[[ EXERCISE INPUT, beginning ]]
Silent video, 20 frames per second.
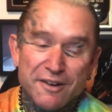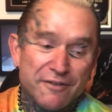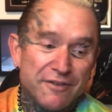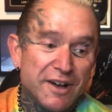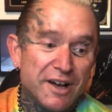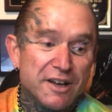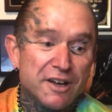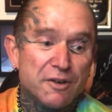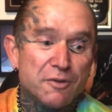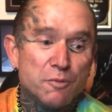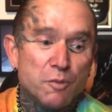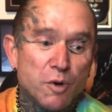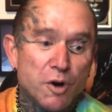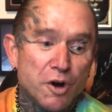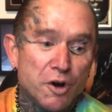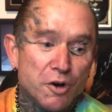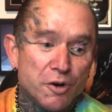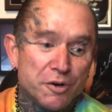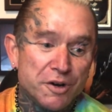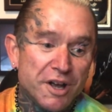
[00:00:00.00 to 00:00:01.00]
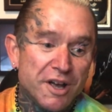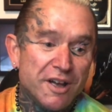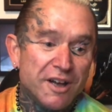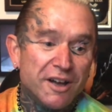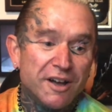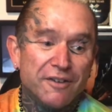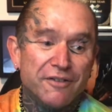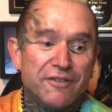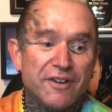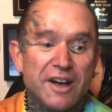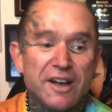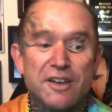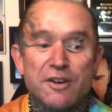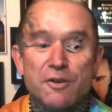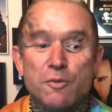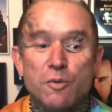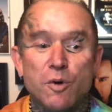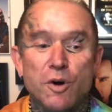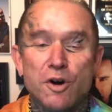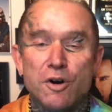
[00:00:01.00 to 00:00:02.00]
fucking world, a
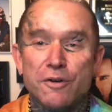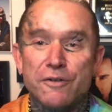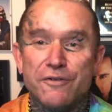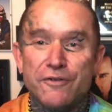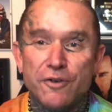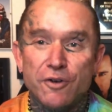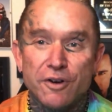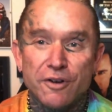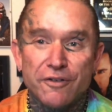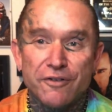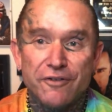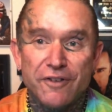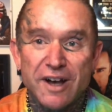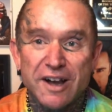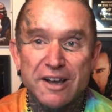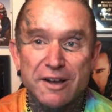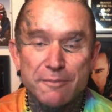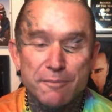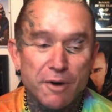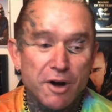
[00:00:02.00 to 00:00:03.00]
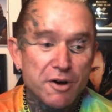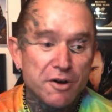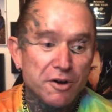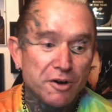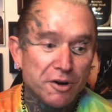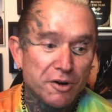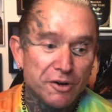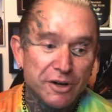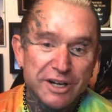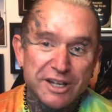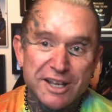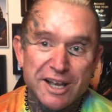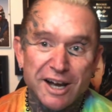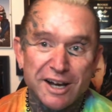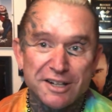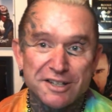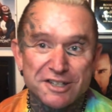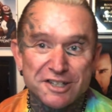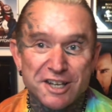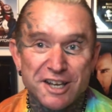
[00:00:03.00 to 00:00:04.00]
fucking world full of fucking mongoloid
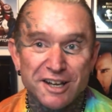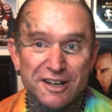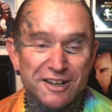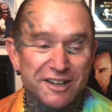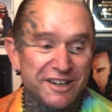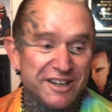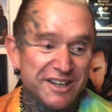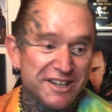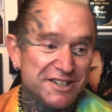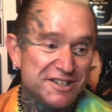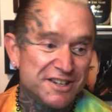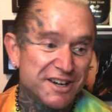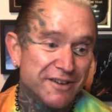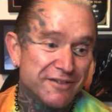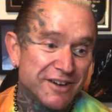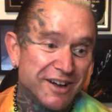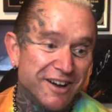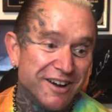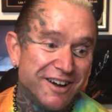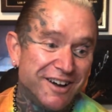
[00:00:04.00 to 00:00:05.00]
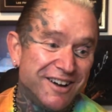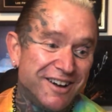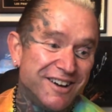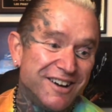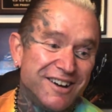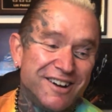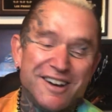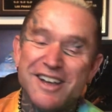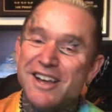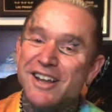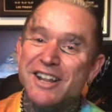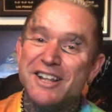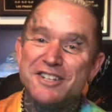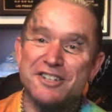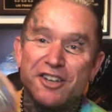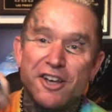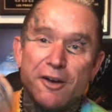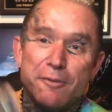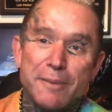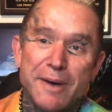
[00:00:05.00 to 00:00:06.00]
cunts killing each yeah. other. yeah, let's
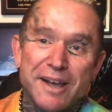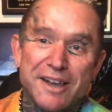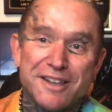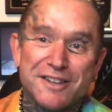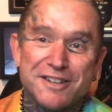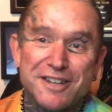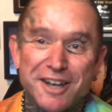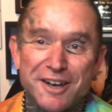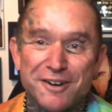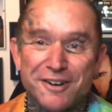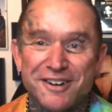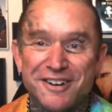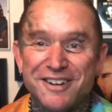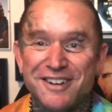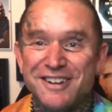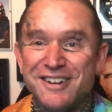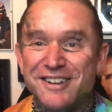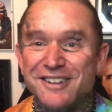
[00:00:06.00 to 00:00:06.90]
you, go back and film. Yeah.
[[ EXERCISE INPUT, end ]]
_WHAT TO PRODUCE_
Your copy should hold every record word for word and none of the pictures.

_SOLUTION TO THIS EXERCISE_
Silent video, 20 frames per second.
[00:00:00.00 to 00:00:01.00]
[00:00:01.00 to 00:00:02.00]
fucking world, a
[00:00:02.00 to 00:00:03.00]
[00:00:03.00 to 00:00:04.00]
fucking world full of fucking mongoloid
[00:00:04.00 to 00:00:05.00]
[00:00:05.00 to 00:00:06.00]
cunts killing each yeah. other. yeah, let's
[00:00:06.00 to 00:00:06.90]
you, go back and film. Yeah.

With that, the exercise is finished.